Exactly as written, return all the data, leaving its pictures behind.

─── Given data ───

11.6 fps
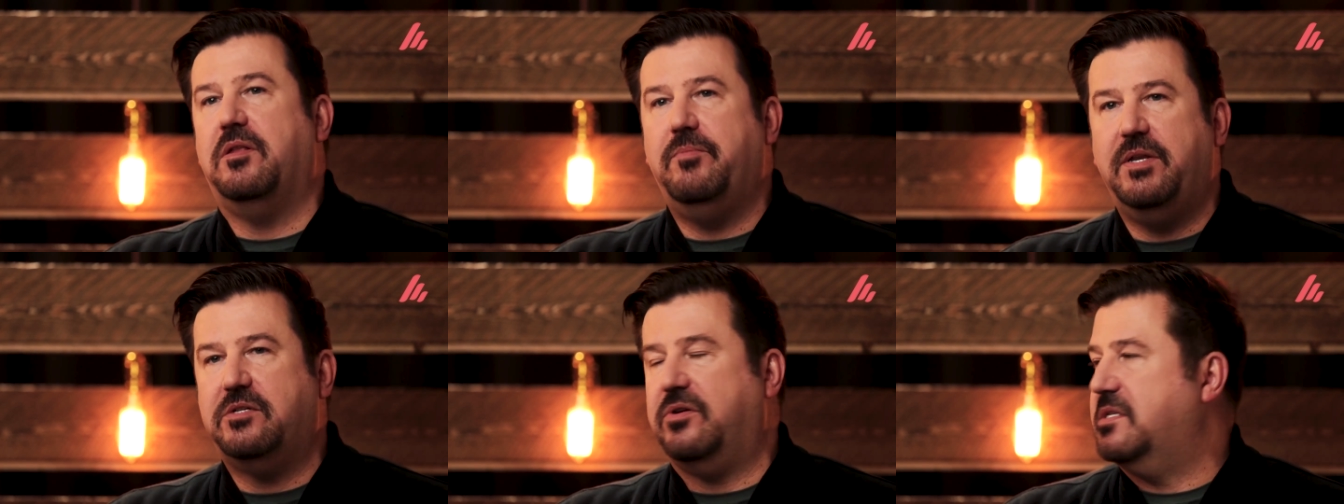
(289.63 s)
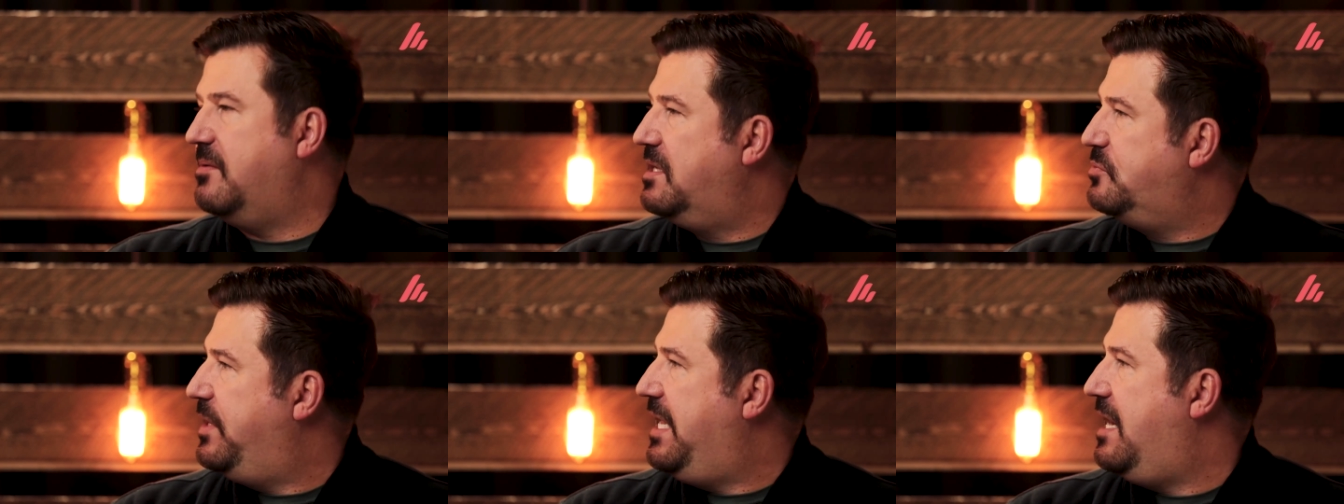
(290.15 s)
of the mm. ministry.
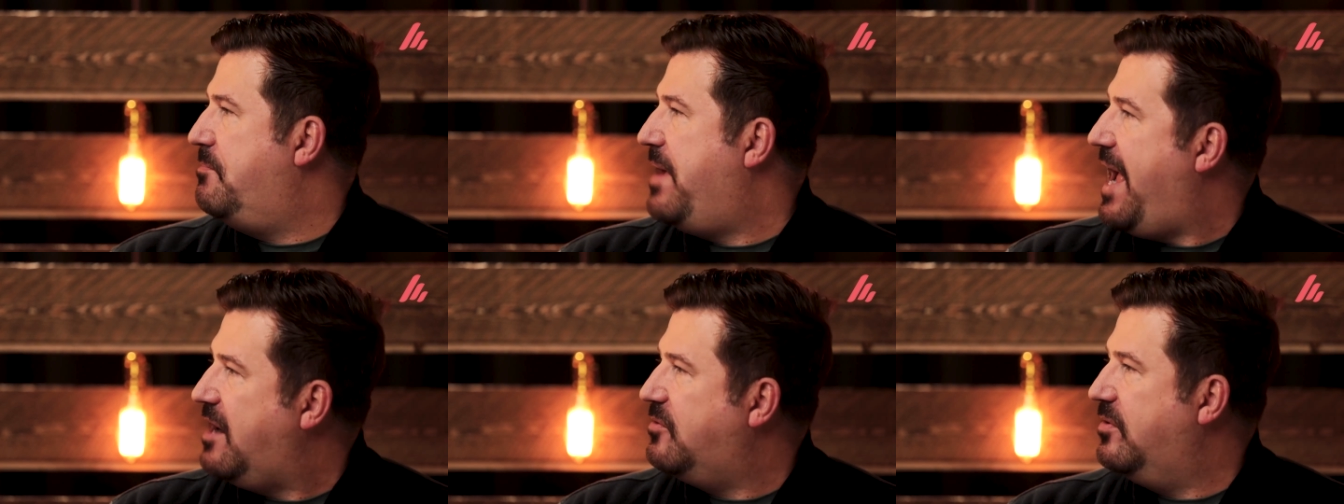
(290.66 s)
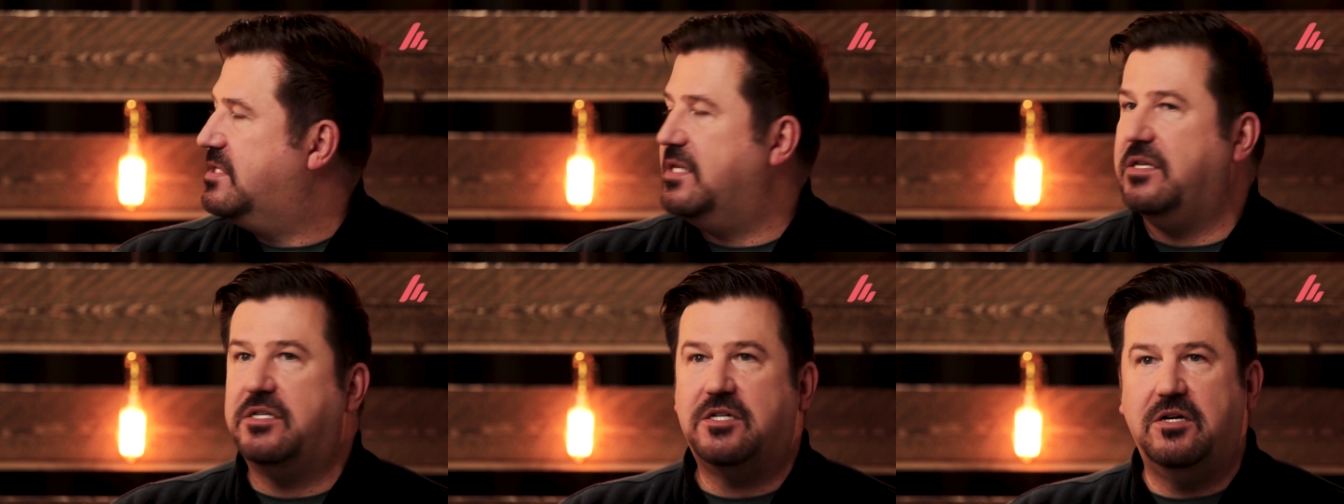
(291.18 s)
Sometimes we get it backwards
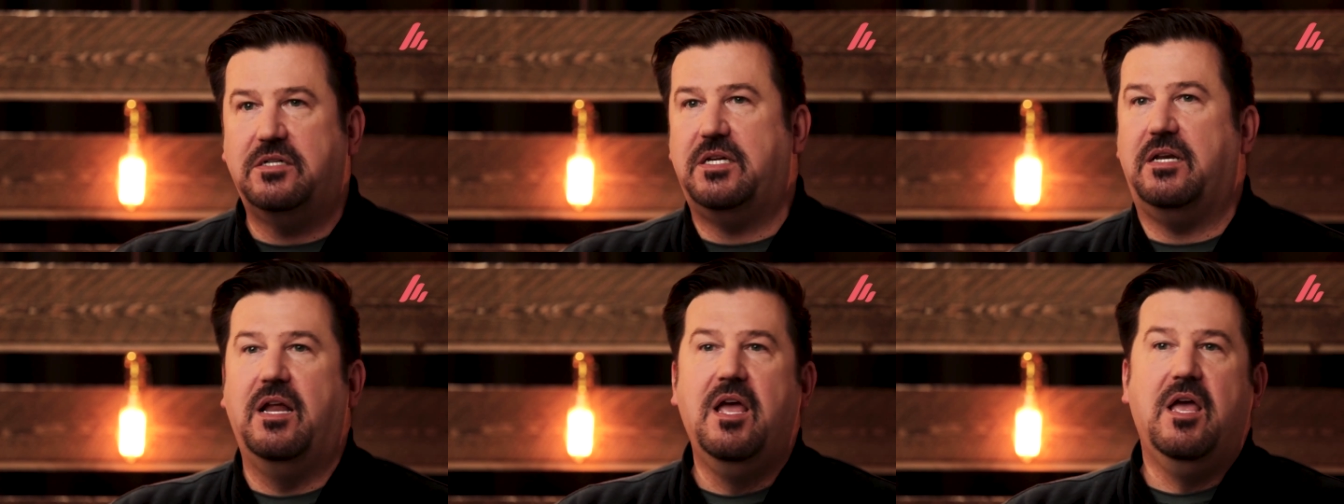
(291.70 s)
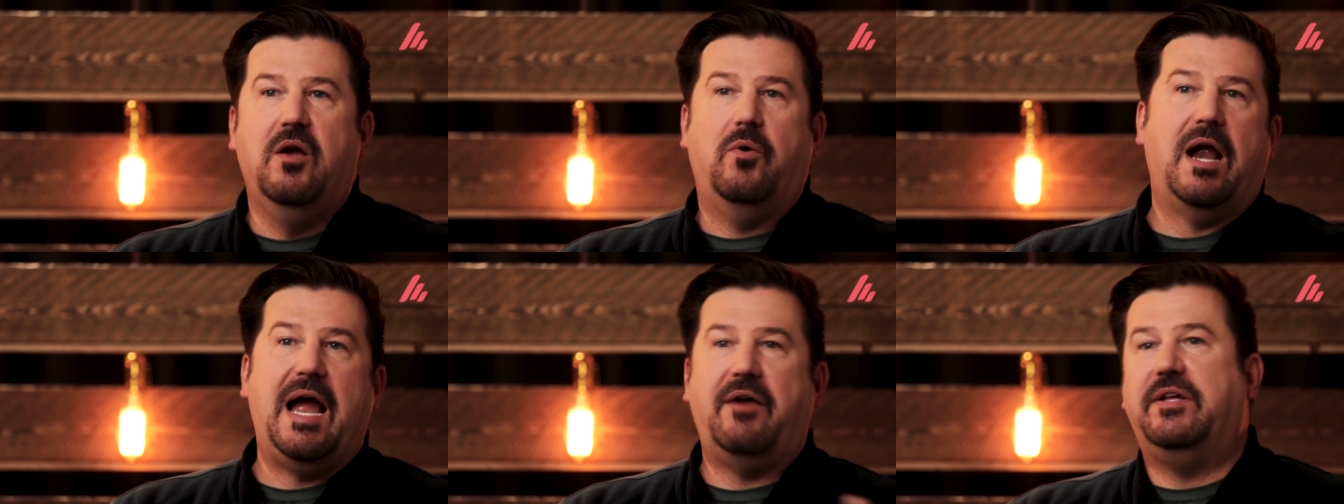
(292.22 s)
in the church and
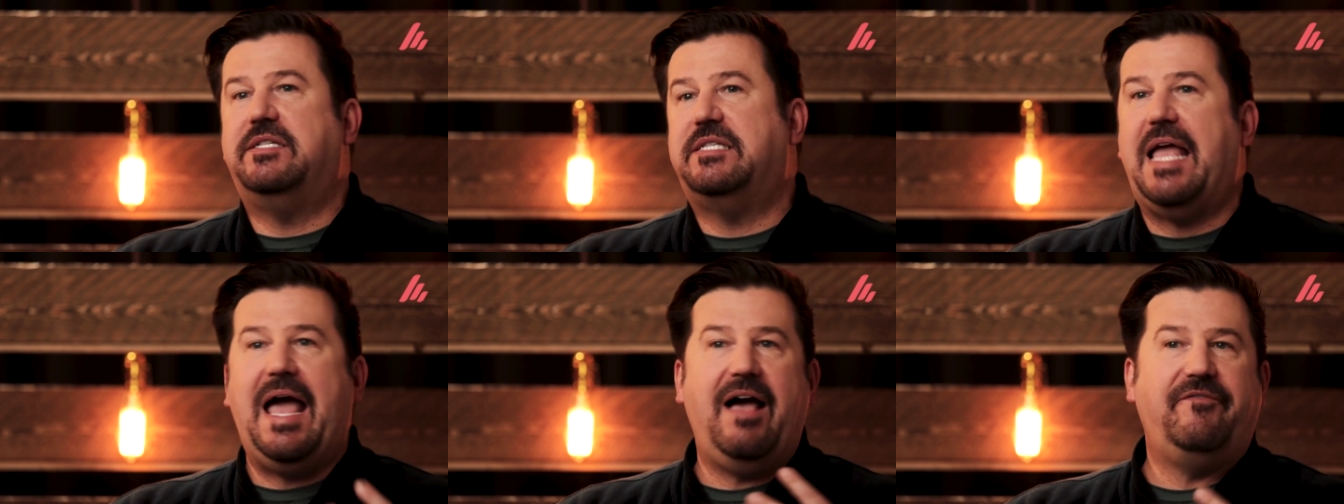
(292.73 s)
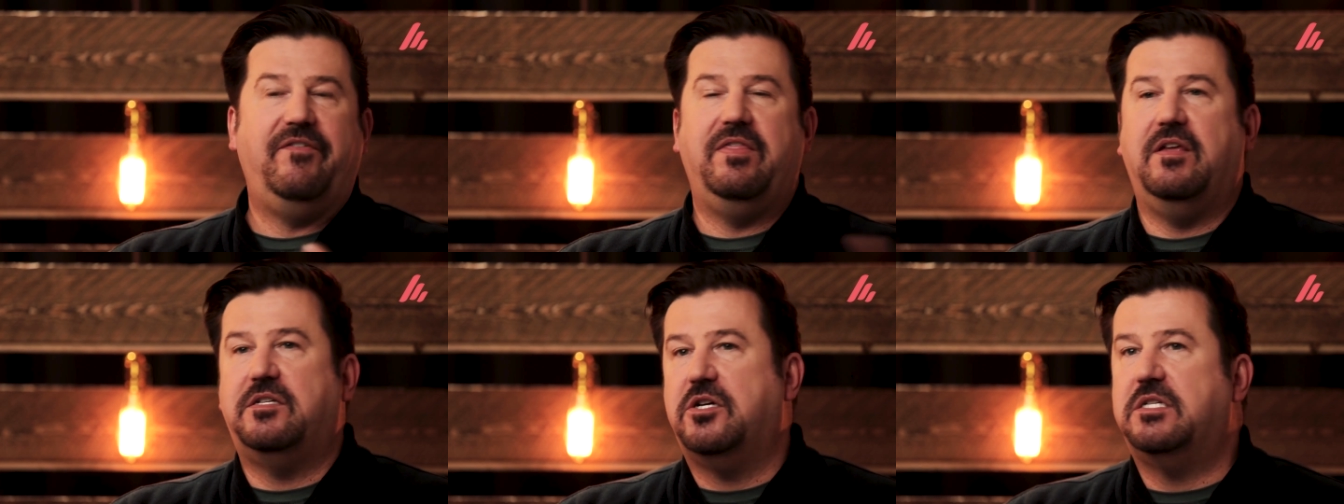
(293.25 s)
we're hiring staff and
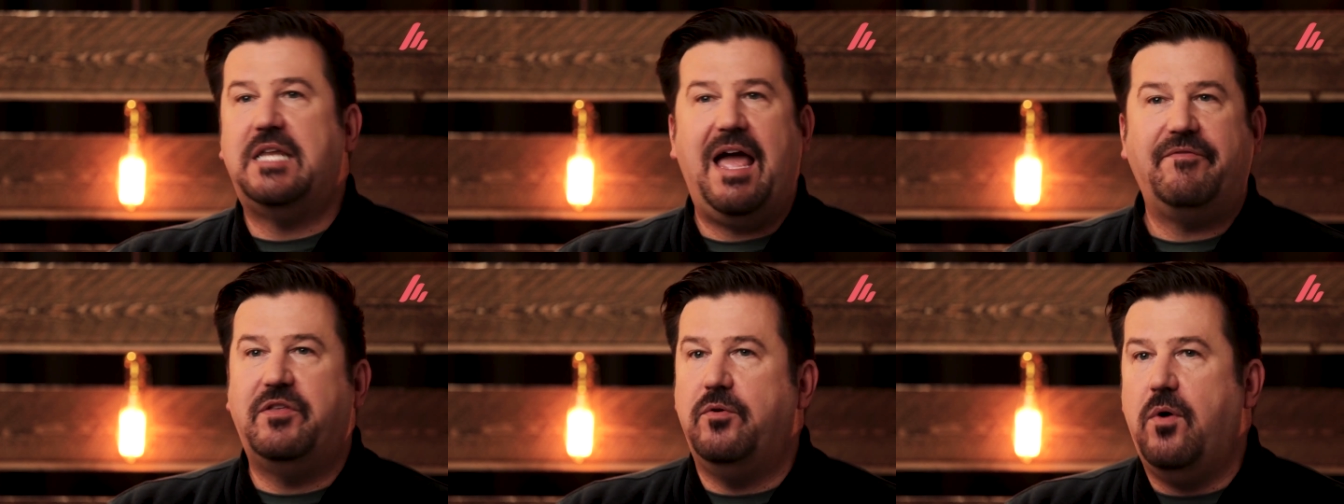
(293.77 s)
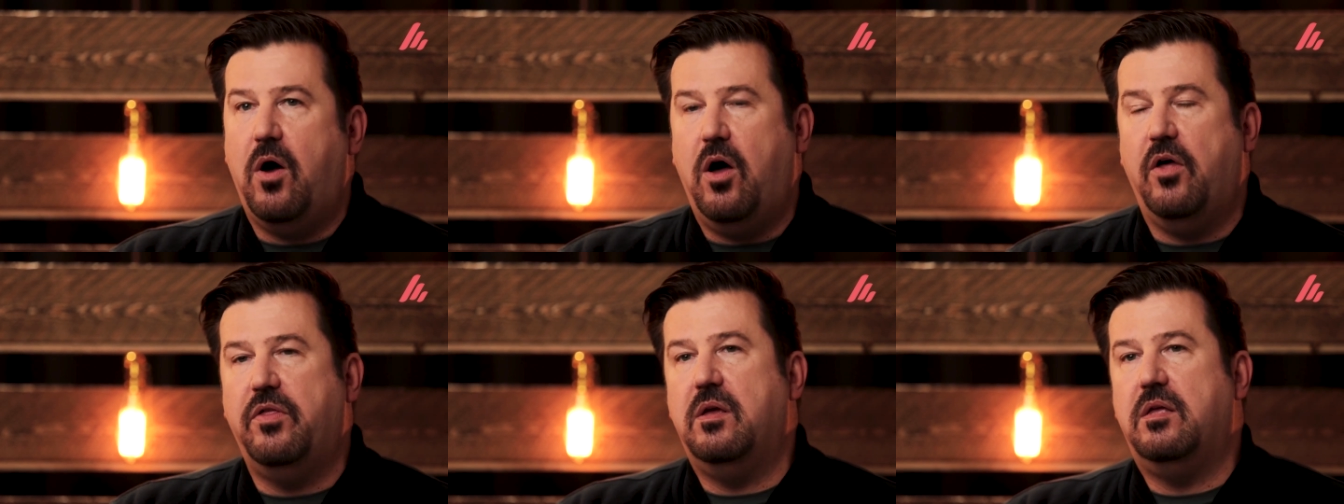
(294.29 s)
the church staff do
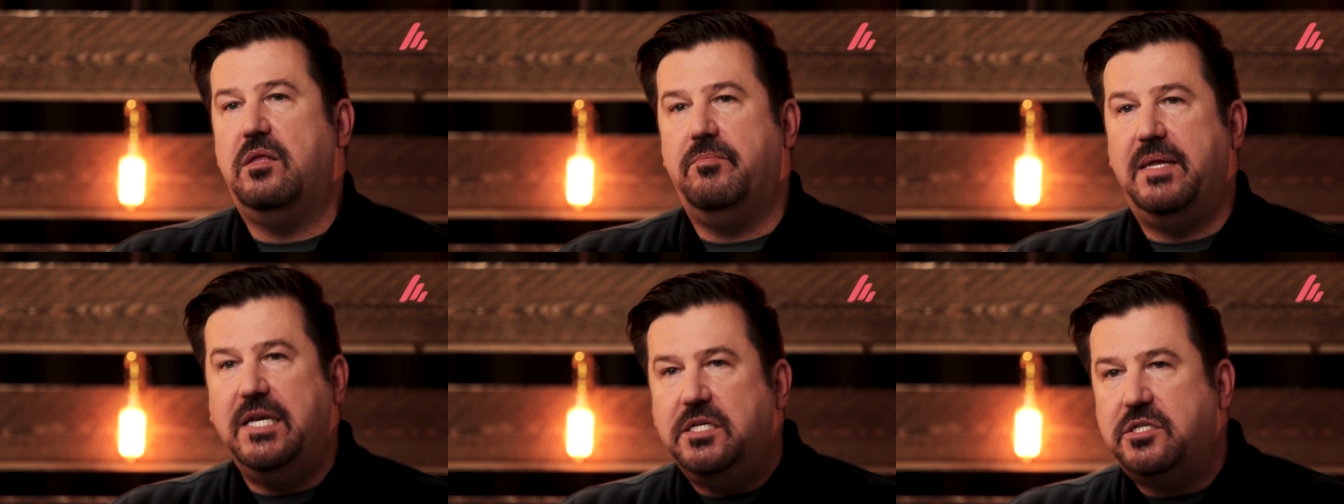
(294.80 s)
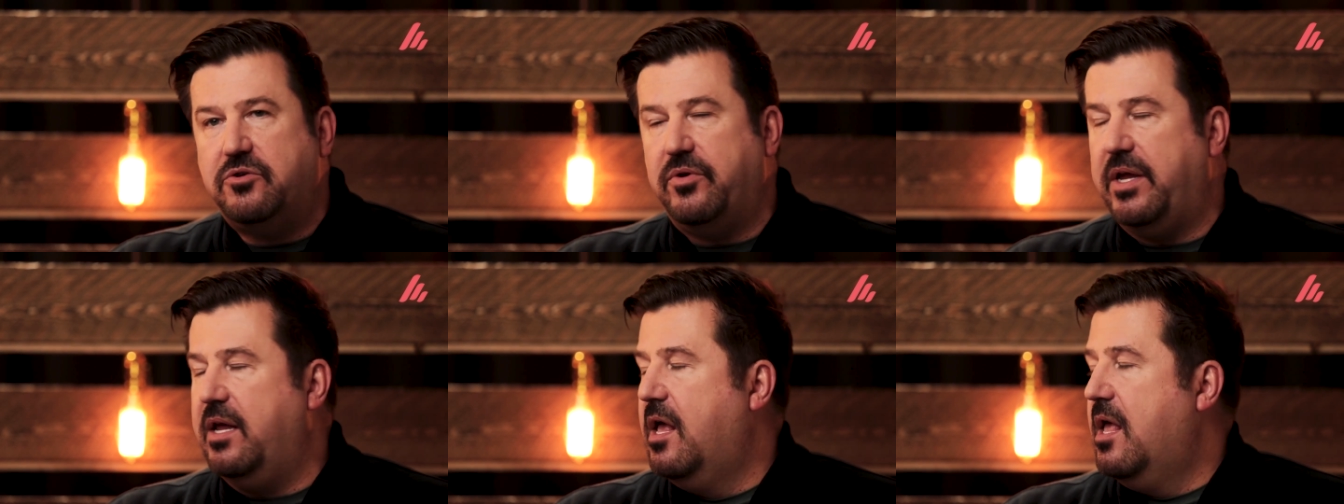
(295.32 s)
all the, the
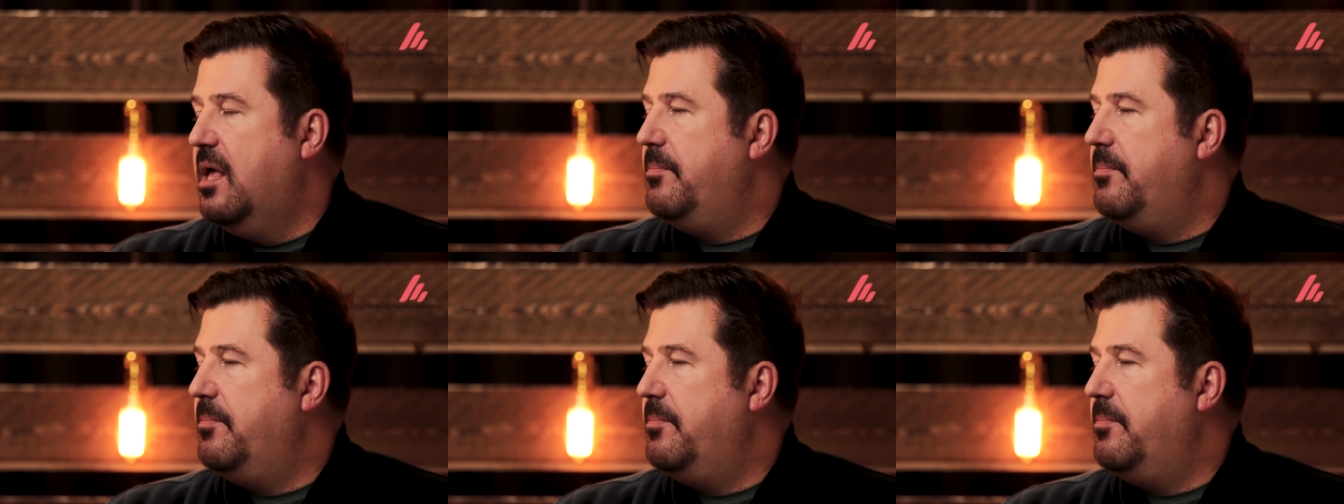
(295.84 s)
ministry,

───

(Answer to the exercise)
11.6 fps
(289.63 s)
(290.15 s)
of the mm. ministry.
(290.66 s)
(291.18 s)
Sometimes we get it backwards
(291.70 s)
(292.22 s)
in the church and
(292.73 s)
(293.25 s)
we're hiring staff and
(293.77 s)
(294.29 s)
the church staff do
(294.80 s)
(295.32 s)
all the, the
(295.84 s)
ministry,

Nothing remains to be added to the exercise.